WASHINGTON — Retail apparel prices rose in August, driven by increases in the men’s, girls’, infants’ and toddlers’ categories, the U.S. Labor Department’s Consumer Price Index showed on Wednesday.
Prices for men’s wear increased a seasonally adjusted 0.3 percent, while prices for girls’ apparel rose 1 percent and prices for infants’ and toddlers’ were up 4.1 percent last month. Prices for women’s apparel fell 0.3 percent in August.
Overall apparel prices gained 0.3 percent in August, building on an increase in July that ended three straight months of price declines in retail apparel prices.
“I think apparel prices are going to remain somewhat under pressure,” said Ryan Sweet, director of real-time economics at Moody’s Analytics. “Looking at manufacturing and the overhang of inventory, it seems that retailers overall are optimistic about the upcoming holiday shopping season, which is reflective of the strong import [volume] that came through the West Coast ports in August.”
“But the consumer probably won’t spend quickly enough to work those inventories down and we will likely see retailers be forced to cut prices toward the end of the holiday season,” Sweet said. “Discounting could be deeper this year given the amount of inventory on hand.”

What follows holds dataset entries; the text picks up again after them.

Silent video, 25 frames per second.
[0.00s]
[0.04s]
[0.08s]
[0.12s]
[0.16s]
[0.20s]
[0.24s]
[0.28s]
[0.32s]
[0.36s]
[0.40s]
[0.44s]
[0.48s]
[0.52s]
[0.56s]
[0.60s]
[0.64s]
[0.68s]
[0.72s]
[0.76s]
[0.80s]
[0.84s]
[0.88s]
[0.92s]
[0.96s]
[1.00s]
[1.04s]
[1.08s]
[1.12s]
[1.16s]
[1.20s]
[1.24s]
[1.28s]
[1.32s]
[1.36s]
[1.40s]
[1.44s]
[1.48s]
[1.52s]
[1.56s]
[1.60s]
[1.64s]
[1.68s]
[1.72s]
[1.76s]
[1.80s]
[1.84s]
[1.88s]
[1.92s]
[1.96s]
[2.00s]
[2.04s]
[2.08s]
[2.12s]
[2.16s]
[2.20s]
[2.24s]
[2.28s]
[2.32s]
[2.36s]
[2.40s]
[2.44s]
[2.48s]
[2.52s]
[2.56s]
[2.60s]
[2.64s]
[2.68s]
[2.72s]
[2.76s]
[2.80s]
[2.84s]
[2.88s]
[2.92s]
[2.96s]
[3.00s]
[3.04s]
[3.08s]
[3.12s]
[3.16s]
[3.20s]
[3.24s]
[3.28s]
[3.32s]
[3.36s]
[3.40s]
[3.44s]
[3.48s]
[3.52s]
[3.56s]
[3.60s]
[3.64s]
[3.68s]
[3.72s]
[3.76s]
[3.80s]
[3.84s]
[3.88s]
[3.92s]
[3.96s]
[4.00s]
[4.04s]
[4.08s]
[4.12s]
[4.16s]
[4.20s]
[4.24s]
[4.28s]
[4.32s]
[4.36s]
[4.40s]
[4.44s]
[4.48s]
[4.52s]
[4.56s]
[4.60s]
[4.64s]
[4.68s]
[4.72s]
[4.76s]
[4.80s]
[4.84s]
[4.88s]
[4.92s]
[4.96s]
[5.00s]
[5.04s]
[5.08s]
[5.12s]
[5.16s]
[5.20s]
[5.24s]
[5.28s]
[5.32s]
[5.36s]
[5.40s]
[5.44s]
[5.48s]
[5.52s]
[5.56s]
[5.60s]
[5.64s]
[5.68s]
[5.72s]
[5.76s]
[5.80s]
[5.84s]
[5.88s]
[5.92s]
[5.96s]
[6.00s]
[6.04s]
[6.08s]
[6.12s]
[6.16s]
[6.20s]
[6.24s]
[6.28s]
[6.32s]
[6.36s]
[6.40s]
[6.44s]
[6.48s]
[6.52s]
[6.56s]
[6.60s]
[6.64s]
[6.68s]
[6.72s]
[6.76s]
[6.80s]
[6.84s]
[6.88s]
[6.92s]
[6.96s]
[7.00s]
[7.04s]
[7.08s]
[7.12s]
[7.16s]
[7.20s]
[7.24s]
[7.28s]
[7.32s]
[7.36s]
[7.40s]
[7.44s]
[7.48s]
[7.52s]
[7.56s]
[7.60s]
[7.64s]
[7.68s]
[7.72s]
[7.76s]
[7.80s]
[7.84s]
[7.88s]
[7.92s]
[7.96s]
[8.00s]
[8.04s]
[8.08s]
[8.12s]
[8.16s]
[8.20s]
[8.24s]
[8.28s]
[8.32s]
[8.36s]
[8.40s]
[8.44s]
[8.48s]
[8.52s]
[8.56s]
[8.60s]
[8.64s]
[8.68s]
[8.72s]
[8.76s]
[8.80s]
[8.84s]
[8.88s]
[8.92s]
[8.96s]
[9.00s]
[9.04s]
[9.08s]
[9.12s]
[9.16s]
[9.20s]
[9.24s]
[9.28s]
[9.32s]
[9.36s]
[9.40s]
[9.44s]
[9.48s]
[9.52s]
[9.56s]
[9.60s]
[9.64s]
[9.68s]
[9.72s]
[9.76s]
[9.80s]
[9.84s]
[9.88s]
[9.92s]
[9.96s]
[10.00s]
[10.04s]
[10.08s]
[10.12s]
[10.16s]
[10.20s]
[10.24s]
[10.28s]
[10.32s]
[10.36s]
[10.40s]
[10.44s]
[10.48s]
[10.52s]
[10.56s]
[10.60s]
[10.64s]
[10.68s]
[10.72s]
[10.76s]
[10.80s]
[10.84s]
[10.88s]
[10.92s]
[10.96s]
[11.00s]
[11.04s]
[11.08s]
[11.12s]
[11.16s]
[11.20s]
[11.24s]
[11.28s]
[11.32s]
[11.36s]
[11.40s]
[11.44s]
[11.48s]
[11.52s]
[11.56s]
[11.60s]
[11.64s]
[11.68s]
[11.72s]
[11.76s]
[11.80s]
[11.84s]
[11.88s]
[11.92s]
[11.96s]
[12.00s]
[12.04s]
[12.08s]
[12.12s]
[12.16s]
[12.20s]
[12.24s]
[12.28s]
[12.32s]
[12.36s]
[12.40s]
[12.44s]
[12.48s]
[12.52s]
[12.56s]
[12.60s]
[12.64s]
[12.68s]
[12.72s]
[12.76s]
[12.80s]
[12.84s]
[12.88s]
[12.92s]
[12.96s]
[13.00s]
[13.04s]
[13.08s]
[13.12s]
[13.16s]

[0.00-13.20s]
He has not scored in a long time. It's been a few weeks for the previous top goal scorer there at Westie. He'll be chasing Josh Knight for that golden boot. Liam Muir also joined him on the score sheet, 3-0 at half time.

In the women’s category, prices for outerwear fell 3.4 percent in August, while prices for suits and separates declined 0.4 percent. There were some increases in the category, with prices rising 2.9 percent for dresses and 0.1 percent in the combined underwear, nightwear, sportswear and accessories category.

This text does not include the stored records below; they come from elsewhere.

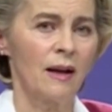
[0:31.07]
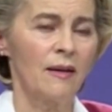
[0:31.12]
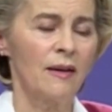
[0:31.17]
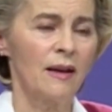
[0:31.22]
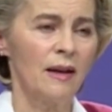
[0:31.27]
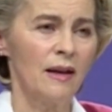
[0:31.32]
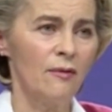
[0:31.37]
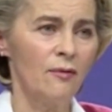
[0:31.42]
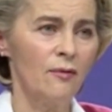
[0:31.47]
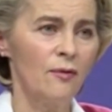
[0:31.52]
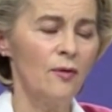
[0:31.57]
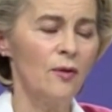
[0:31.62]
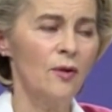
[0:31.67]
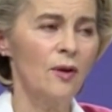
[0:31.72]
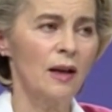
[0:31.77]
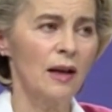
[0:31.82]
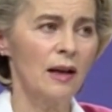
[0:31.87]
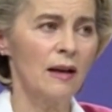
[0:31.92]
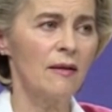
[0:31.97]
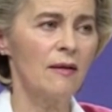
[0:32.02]
And
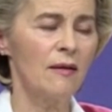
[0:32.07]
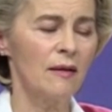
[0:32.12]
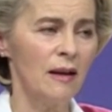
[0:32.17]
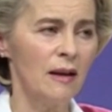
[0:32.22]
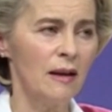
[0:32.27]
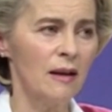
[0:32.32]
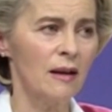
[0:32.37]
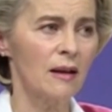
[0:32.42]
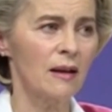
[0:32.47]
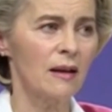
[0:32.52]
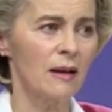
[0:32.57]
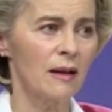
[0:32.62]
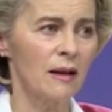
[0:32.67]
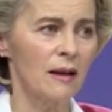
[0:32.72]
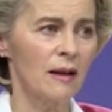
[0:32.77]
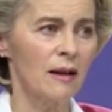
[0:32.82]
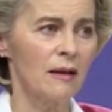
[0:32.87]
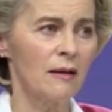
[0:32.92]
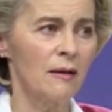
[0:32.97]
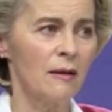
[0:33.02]
therefore, I think
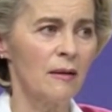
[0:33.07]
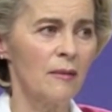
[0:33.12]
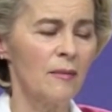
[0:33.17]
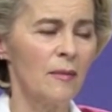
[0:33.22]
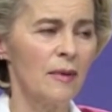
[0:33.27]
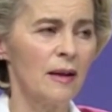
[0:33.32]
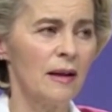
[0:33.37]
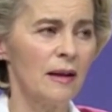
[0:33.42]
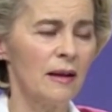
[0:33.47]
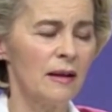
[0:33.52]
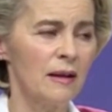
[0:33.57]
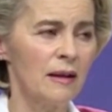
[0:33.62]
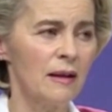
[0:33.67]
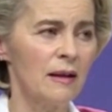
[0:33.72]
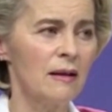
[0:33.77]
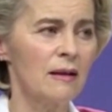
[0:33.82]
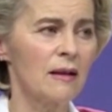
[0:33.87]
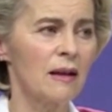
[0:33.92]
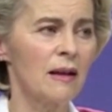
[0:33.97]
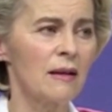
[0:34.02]
it
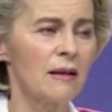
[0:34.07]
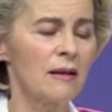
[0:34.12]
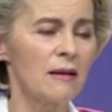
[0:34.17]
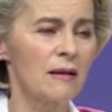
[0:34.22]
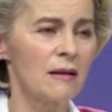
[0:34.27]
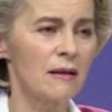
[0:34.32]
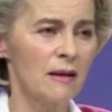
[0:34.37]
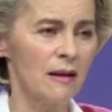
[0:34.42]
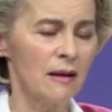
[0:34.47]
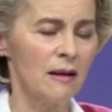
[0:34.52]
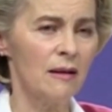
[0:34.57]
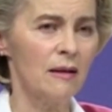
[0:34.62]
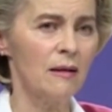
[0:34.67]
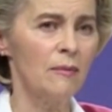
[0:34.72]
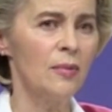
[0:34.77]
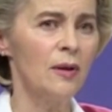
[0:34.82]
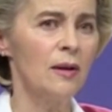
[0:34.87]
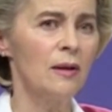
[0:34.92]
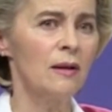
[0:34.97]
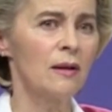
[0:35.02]
is
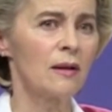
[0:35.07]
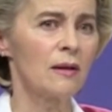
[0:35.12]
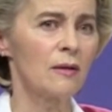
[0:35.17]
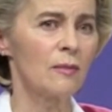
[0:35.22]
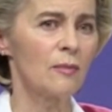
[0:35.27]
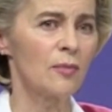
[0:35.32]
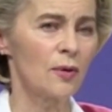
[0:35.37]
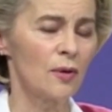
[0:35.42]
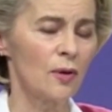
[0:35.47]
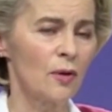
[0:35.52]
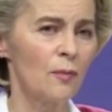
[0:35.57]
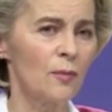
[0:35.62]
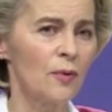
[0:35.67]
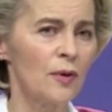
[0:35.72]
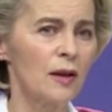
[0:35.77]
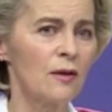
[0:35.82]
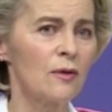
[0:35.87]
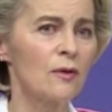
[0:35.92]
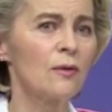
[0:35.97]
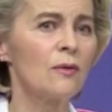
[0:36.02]
understandable and
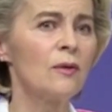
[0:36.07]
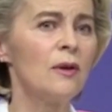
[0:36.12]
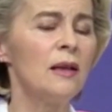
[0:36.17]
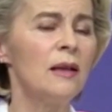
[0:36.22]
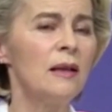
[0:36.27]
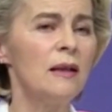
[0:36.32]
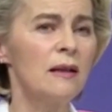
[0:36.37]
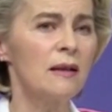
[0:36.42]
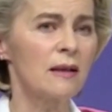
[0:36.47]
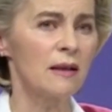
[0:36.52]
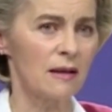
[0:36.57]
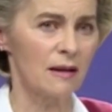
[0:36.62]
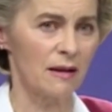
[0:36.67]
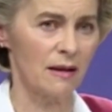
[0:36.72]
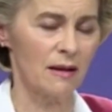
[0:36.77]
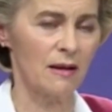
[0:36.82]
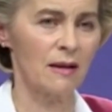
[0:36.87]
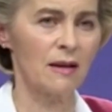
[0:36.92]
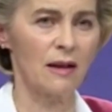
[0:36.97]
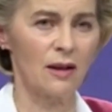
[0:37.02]
appropriate to lead
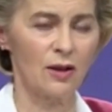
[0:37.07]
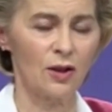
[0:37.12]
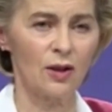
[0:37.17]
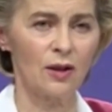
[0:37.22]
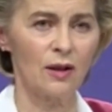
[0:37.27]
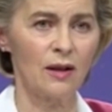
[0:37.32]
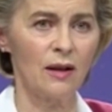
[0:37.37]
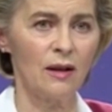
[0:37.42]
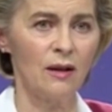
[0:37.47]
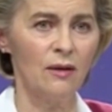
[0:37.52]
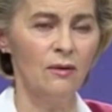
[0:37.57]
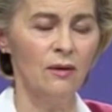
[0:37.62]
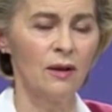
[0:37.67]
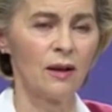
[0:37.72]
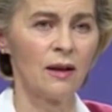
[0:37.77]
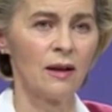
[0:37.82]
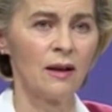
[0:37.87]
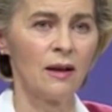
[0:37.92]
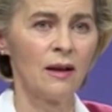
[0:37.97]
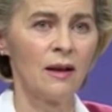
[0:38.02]
this discussion now,
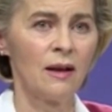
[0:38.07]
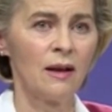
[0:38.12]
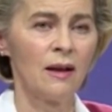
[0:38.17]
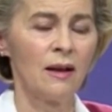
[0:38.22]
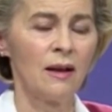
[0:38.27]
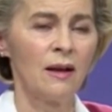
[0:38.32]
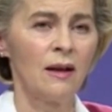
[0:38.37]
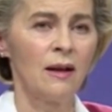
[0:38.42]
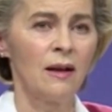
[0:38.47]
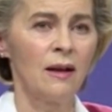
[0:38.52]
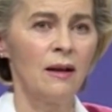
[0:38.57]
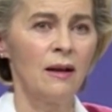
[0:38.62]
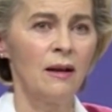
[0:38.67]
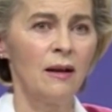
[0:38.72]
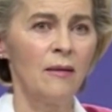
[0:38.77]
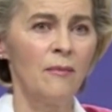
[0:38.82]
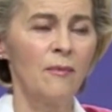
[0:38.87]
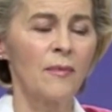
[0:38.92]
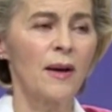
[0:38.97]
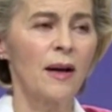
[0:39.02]

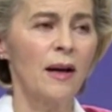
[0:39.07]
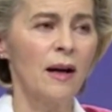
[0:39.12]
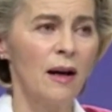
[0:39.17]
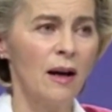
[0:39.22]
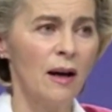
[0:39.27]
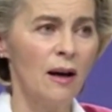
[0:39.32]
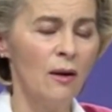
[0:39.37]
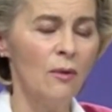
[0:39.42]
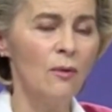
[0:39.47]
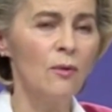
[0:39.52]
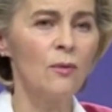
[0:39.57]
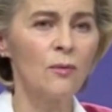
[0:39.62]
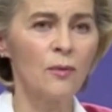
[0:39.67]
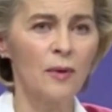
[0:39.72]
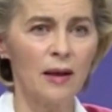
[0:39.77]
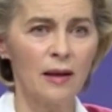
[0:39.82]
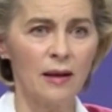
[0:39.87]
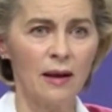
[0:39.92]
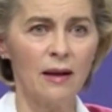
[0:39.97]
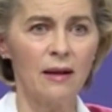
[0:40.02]
how
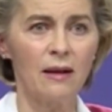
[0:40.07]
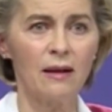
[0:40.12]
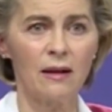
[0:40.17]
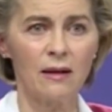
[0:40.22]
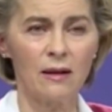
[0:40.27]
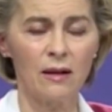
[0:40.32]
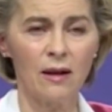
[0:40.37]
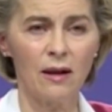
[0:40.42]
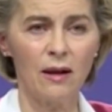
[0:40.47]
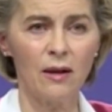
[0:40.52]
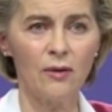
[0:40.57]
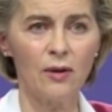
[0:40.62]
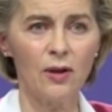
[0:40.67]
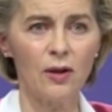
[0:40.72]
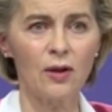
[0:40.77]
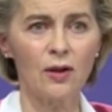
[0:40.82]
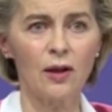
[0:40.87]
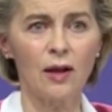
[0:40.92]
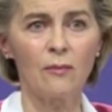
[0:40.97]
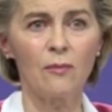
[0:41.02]
we can
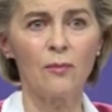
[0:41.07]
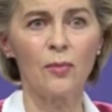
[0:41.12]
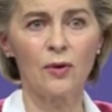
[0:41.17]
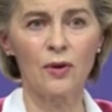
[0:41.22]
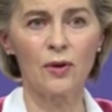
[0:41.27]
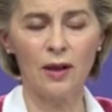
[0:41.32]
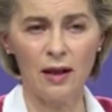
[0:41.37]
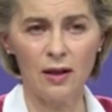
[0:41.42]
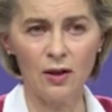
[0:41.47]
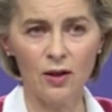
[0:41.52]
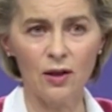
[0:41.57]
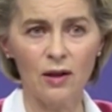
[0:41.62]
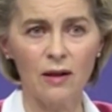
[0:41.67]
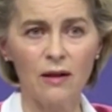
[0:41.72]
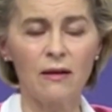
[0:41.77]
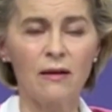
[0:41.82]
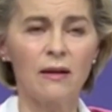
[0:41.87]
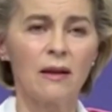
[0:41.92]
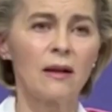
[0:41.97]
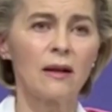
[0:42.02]
encourage and
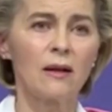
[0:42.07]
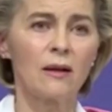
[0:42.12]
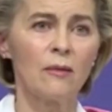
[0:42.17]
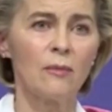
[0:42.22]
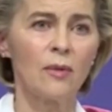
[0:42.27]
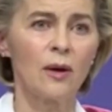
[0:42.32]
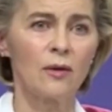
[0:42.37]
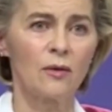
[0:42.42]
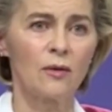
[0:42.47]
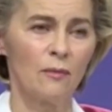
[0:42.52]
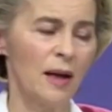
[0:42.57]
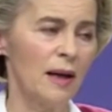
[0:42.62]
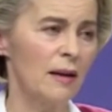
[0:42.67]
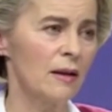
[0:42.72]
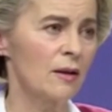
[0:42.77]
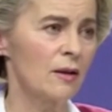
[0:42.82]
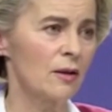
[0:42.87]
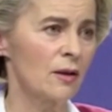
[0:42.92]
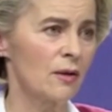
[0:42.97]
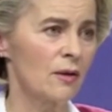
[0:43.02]
potentially think about
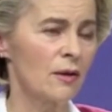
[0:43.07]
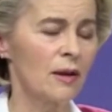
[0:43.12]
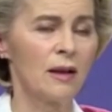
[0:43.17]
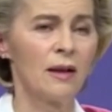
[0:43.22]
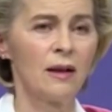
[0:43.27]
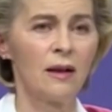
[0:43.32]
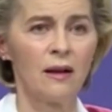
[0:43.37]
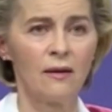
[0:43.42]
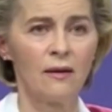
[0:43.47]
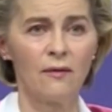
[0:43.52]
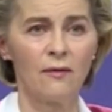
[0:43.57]
mandatory.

Men’s wear prices were led by sport coats and outwear, which saw a 3 percent increase in prices, followed by a 0.3 percent increase in shirt and sweater prices. Prices for furnishings rose 0.2 percent, while prices for pants and shorts fell 0.8 percent.
Prices for all goods sold at retail fell a 0.1 percent, while core prices, excluding volatile food and energy pieces, were up 0.1 percent in August.
Michael Montgomery, U.S. economist at IHS Global Insight, said the consumer prices “eased” primarily due to falling gasoline prices, which declined 4.1 percent last month.
“Gasoline is likely to be a drag once again in September as the refinery issues that tempered the drop in gasoline prices in August abated,” Montgomery said.
He said the core index has “notched the same increase in five of the last six months,” adding that “weak goods prices and firmer services prices have been an ongoing story for several years.”
“Other than being below desired inflation, the CPI is not likely to be a major topic affecting the Federal Reserve’s decision to raise or not raise interest rates,” he said. Instead, it will be due to energy and downward pressure on goods prices because of the strong dollar. “The dollar will be a major topic, but its impact on goods prices is derivative. This CPI report will not change minds about policy, but all the other factors driving the economy are putting scant upward pressure on prices, and the major driver [energy] is not under their control. Our bet is still no increase in September, but the ramifications of a rise would be primarily symbolic.”